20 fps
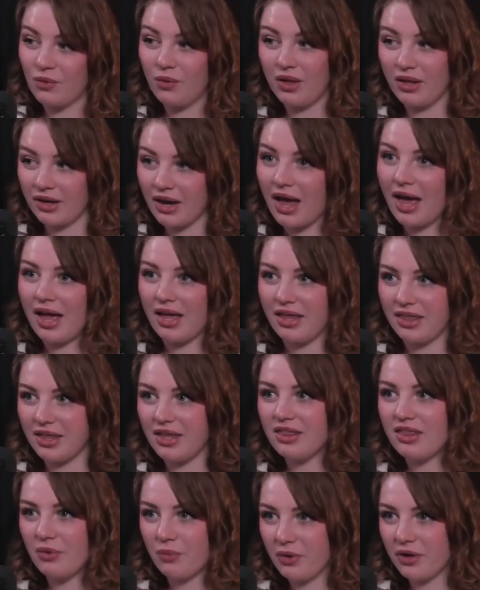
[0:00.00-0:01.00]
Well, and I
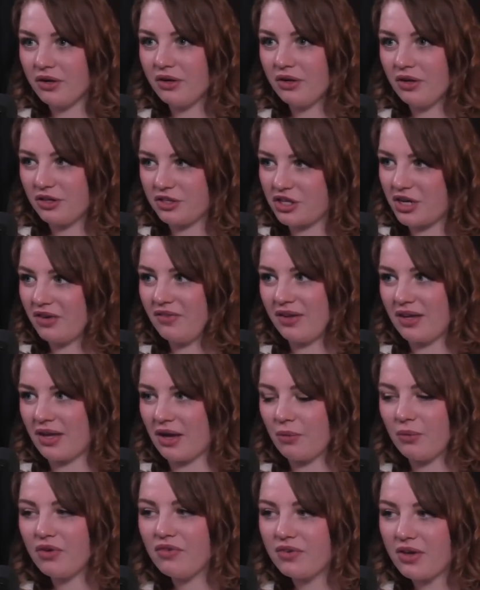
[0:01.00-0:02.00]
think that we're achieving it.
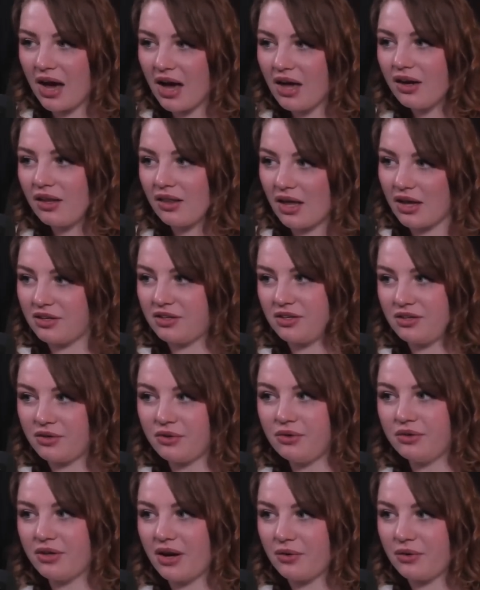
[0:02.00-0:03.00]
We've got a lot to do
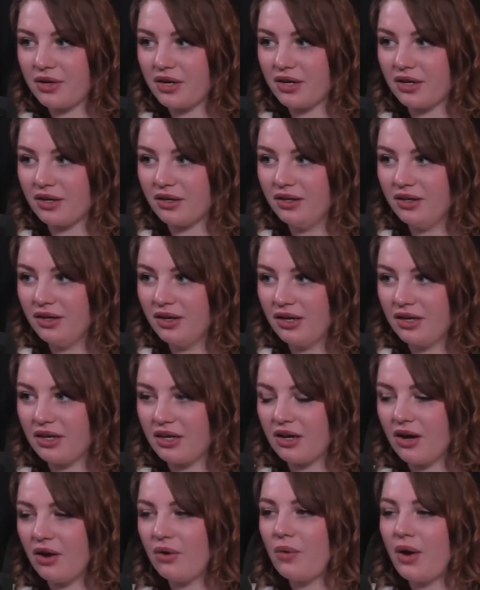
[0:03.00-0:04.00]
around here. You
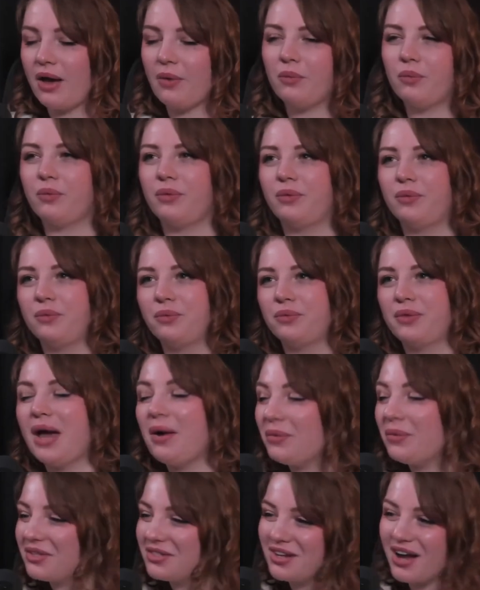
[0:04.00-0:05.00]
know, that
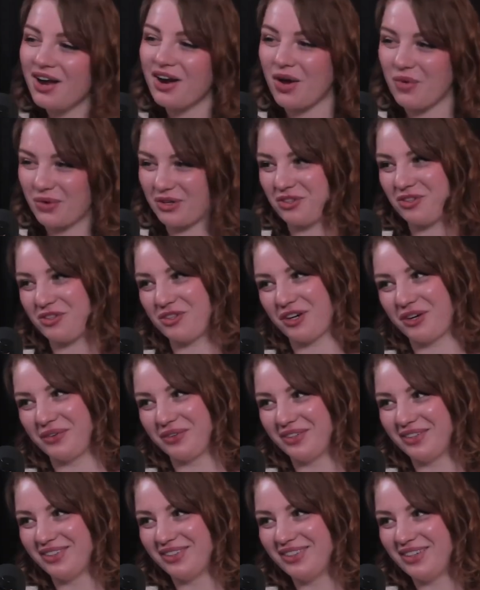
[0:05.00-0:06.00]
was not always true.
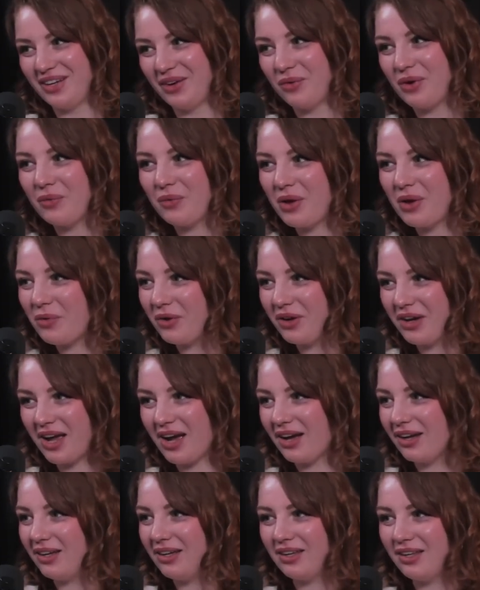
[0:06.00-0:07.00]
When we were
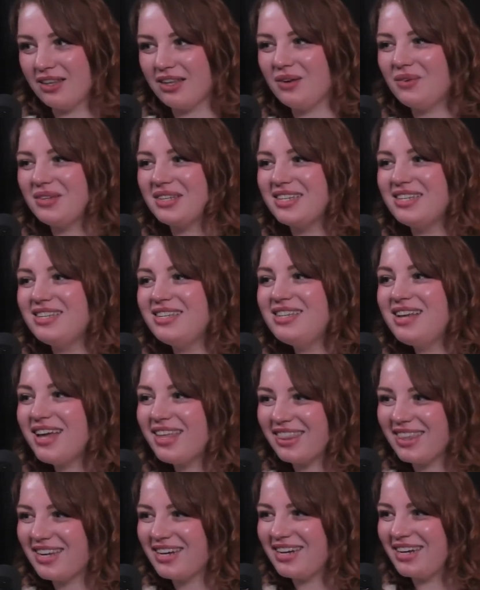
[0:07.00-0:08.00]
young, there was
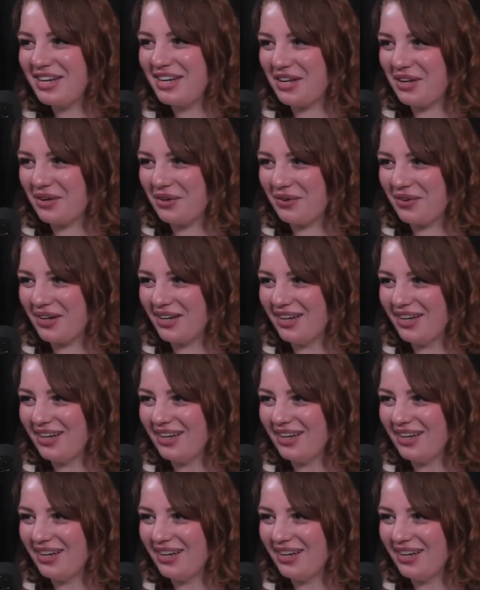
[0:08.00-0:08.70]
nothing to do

----------------

◆ Problem requirements
The answer consists solely of the lines from the one holding "[0:01.00-0:02.00]" through the final line of the records, both ends included, each duplicated exactly. Leave images out.

◆ Exercise solution
[0:01.00-0:02.00]
think that we're achieving it.
[0:02.00-0:03.00]
We've got a lot to do
[0:03.00-0:04.00]
around here. You
[0:04.00-0:05.00]
know, that
[0:05.00-0:06.00]
was not always true.
[0:06.00-0:07.00]
When we were
[0:07.00-0:08.00]
young, there was
[0:08.00-0:08.70]
nothing to do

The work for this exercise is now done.